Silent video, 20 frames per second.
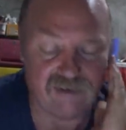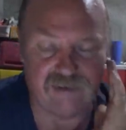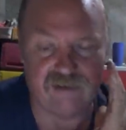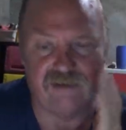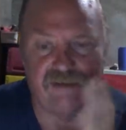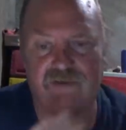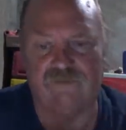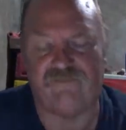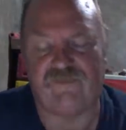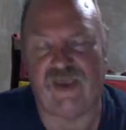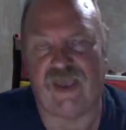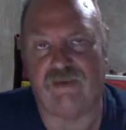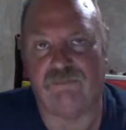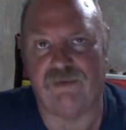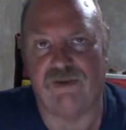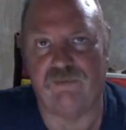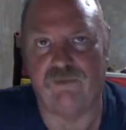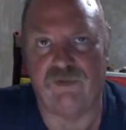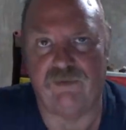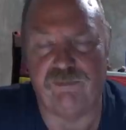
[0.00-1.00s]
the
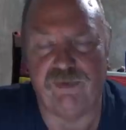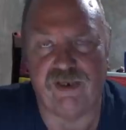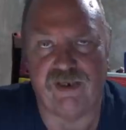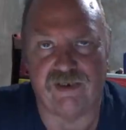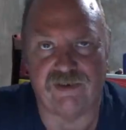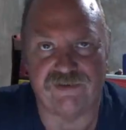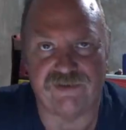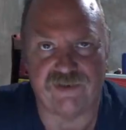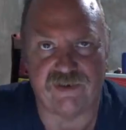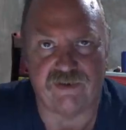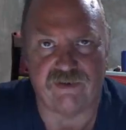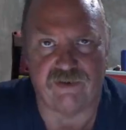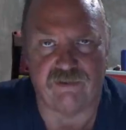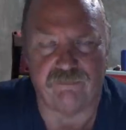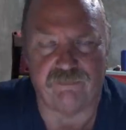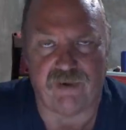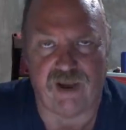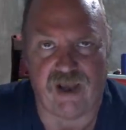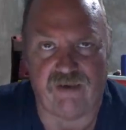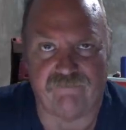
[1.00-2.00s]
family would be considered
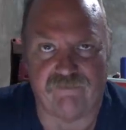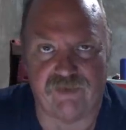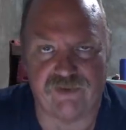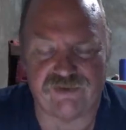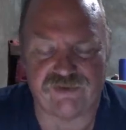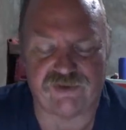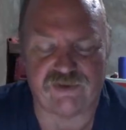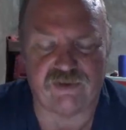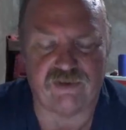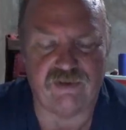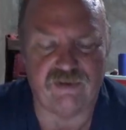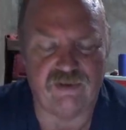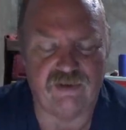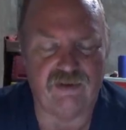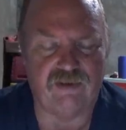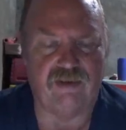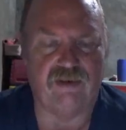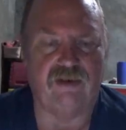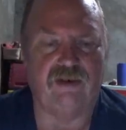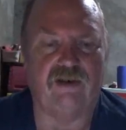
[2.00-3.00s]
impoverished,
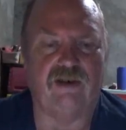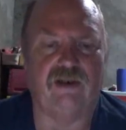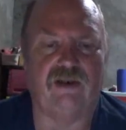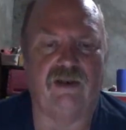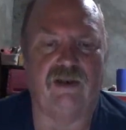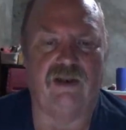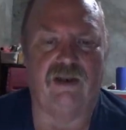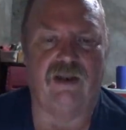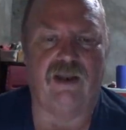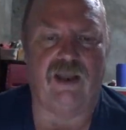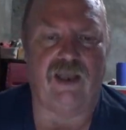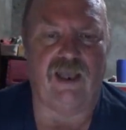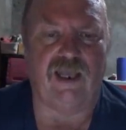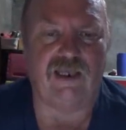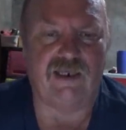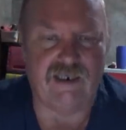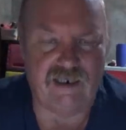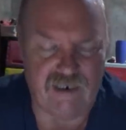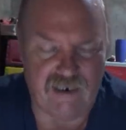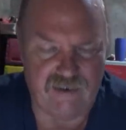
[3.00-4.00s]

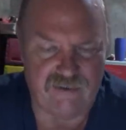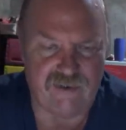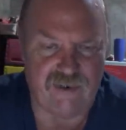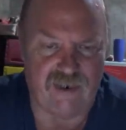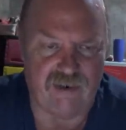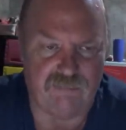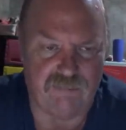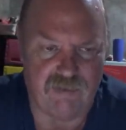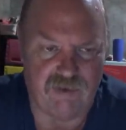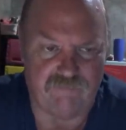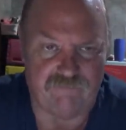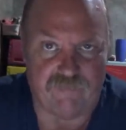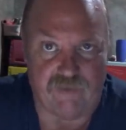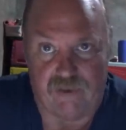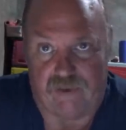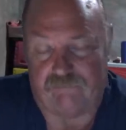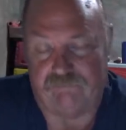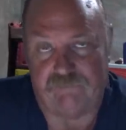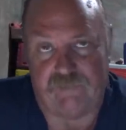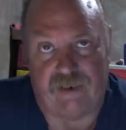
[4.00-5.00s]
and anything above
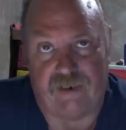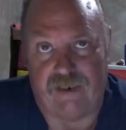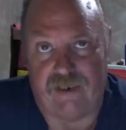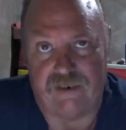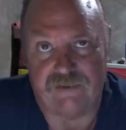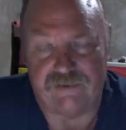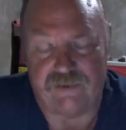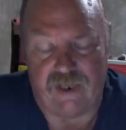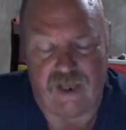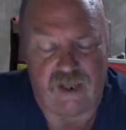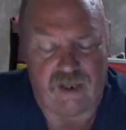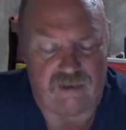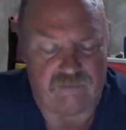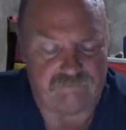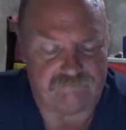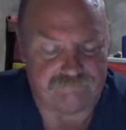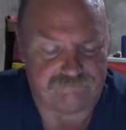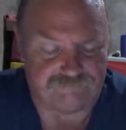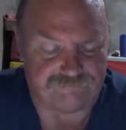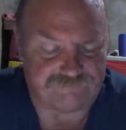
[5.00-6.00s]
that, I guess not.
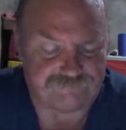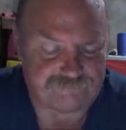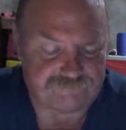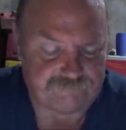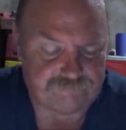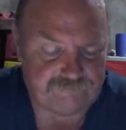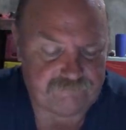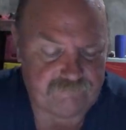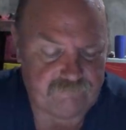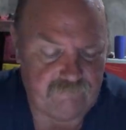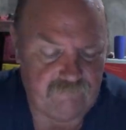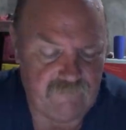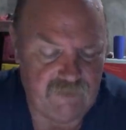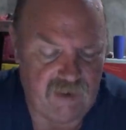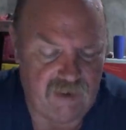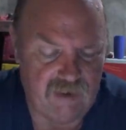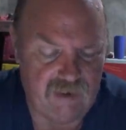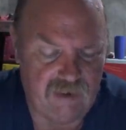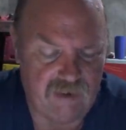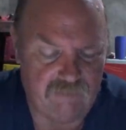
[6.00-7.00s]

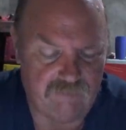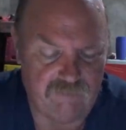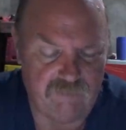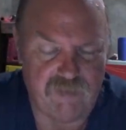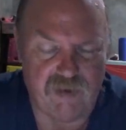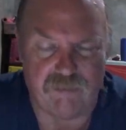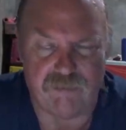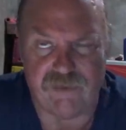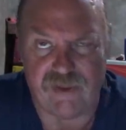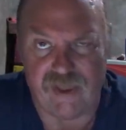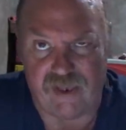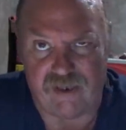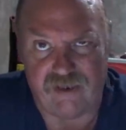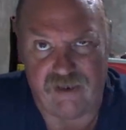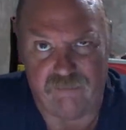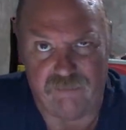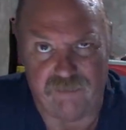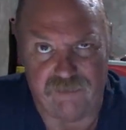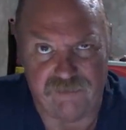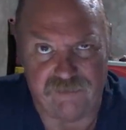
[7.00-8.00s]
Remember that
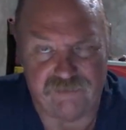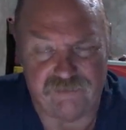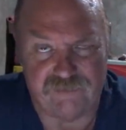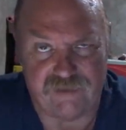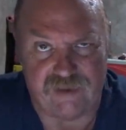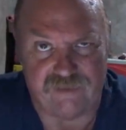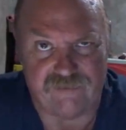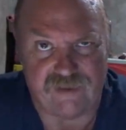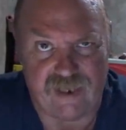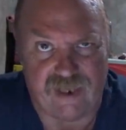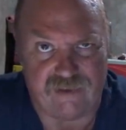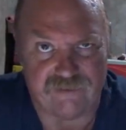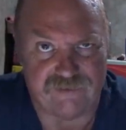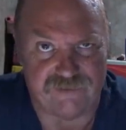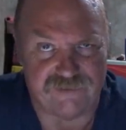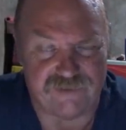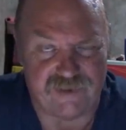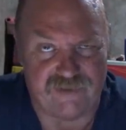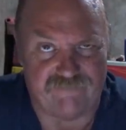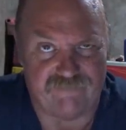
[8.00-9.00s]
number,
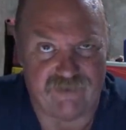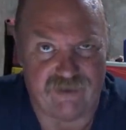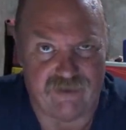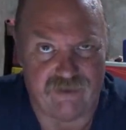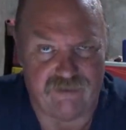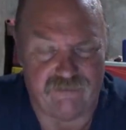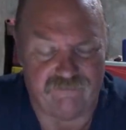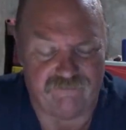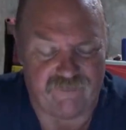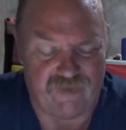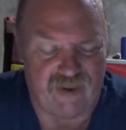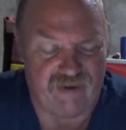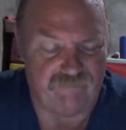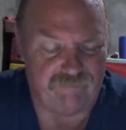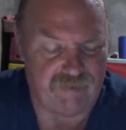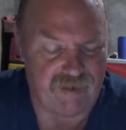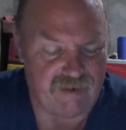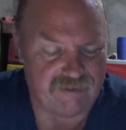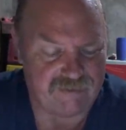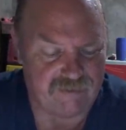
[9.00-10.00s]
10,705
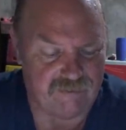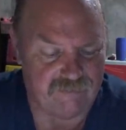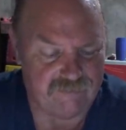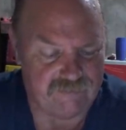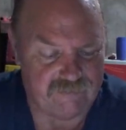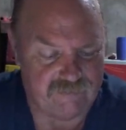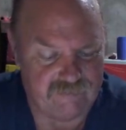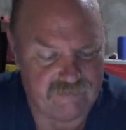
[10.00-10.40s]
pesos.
**********
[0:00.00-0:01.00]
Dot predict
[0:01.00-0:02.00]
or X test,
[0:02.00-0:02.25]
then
**********
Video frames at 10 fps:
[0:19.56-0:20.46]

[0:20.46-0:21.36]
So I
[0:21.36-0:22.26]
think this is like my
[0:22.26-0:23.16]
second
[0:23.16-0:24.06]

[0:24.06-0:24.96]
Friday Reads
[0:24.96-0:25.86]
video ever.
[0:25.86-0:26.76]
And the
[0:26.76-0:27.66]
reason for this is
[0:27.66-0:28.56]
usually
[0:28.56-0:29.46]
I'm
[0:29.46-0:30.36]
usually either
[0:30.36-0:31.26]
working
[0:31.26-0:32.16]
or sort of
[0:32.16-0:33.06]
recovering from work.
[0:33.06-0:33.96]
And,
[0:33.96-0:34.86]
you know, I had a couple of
**********
**WHAT YOU ARE ASKED TO DO:** Taking every line of the records in turn, count the ones holding "frames", and state nothing but the number.

**SOLUTION FOR THIS TASK:** 2